WORK REQUIRED: Return the records as they stand. No picture is to be included.

Saved entries
────────────────

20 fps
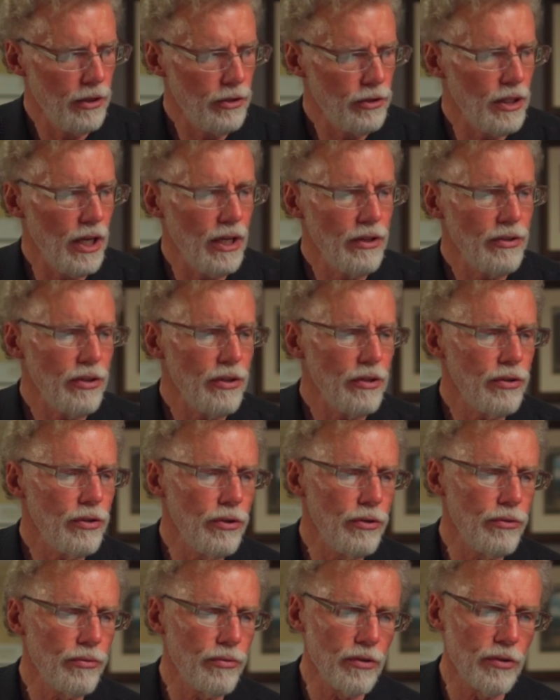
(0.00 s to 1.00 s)
Jesus'
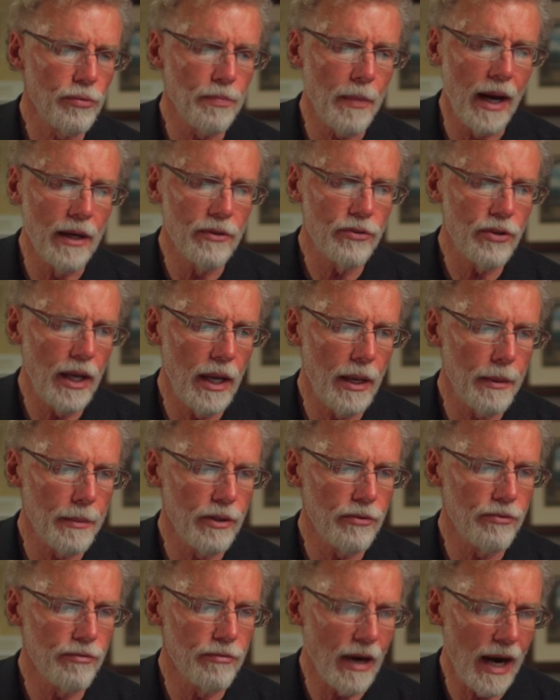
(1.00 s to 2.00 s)
response to him
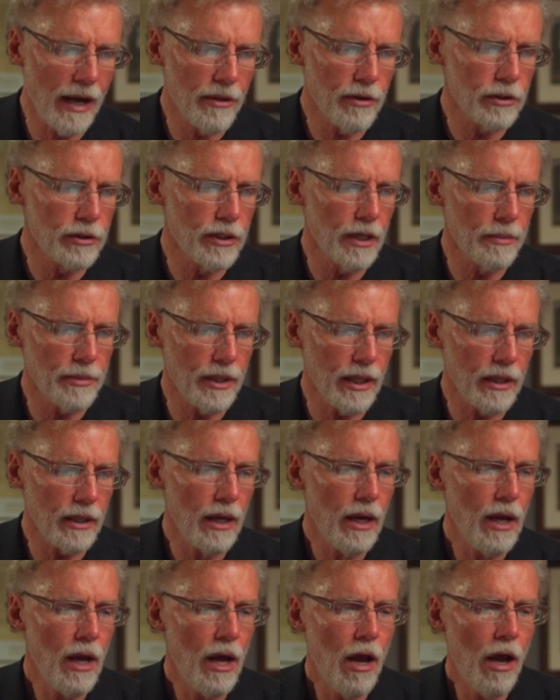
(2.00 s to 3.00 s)
is rather cryptic.
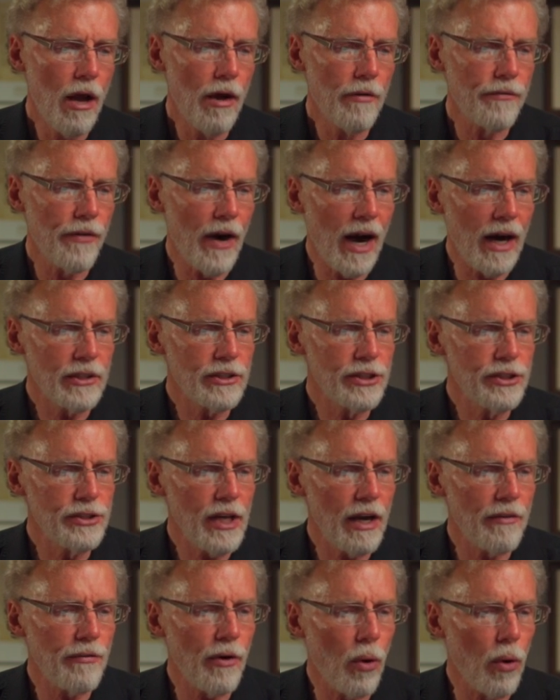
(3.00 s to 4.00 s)
Foxes
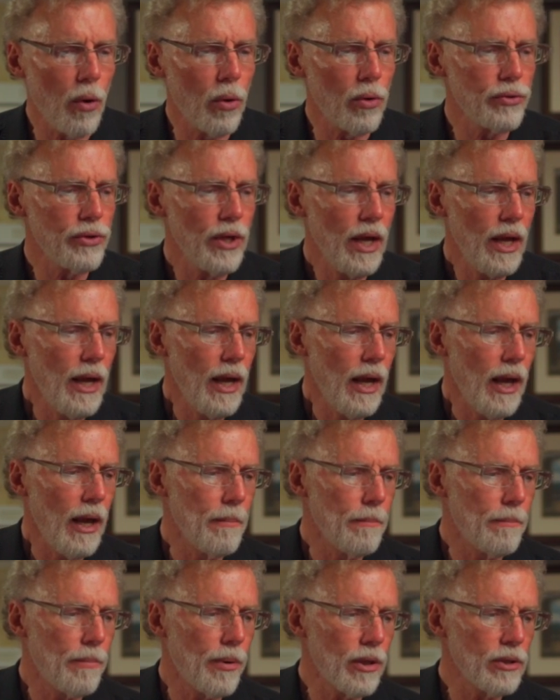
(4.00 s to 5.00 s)
have holes
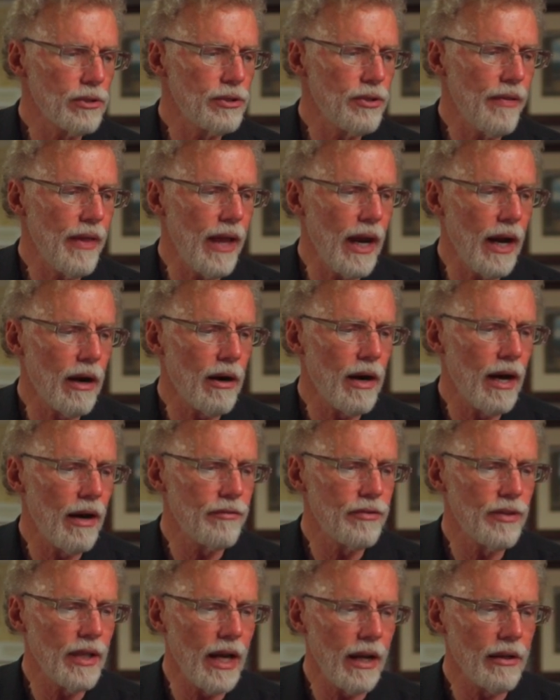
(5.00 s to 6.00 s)
and birds of the air
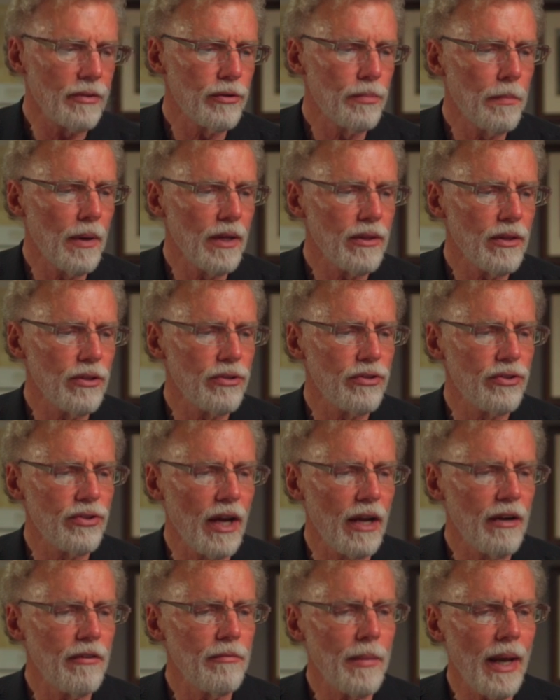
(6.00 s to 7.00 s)
have nests, but the
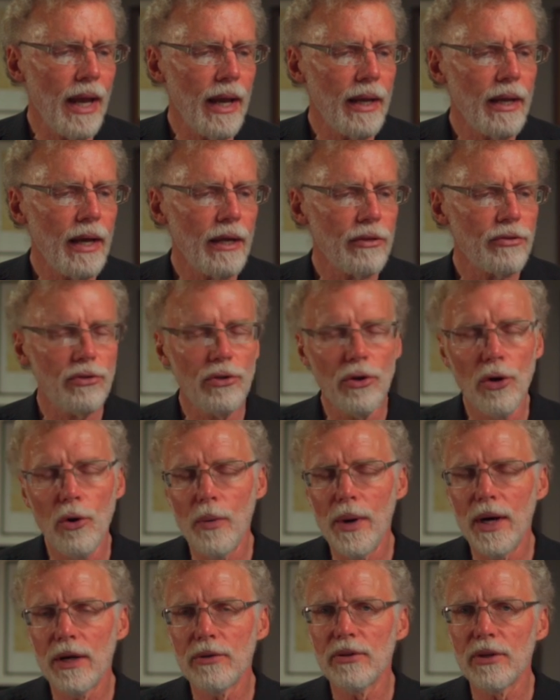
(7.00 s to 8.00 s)
Son of Man has
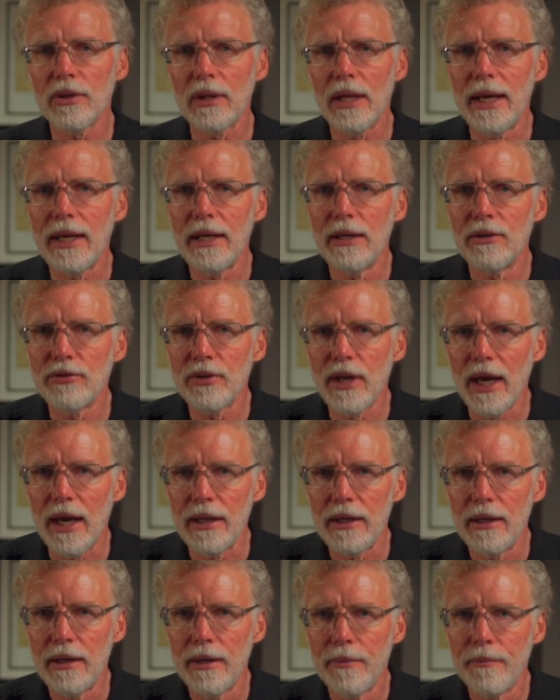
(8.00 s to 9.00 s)
nowhere to lay his
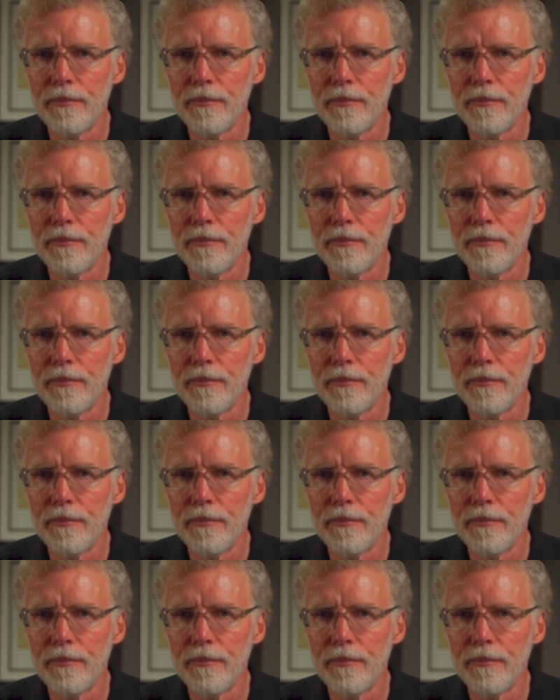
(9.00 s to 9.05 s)
head.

────────────────

SOLUTION TO THIS PROBLEM:
20 fps
(0.00 s to 1.00 s)
Jesus'
(1.00 s to 2.00 s)
response to him
(2.00 s to 3.00 s)
is rather cryptic.
(3.00 s to 4.00 s)
Foxes
(4.00 s to 5.00 s)
have holes
(5.00 s to 6.00 s)
and birds of the air
(6.00 s to 7.00 s)
have nests, but the
(7.00 s to 8.00 s)
Son of Man has
(8.00 s to 9.00 s)
nowhere to lay his
(9.00 s to 9.05 s)
head.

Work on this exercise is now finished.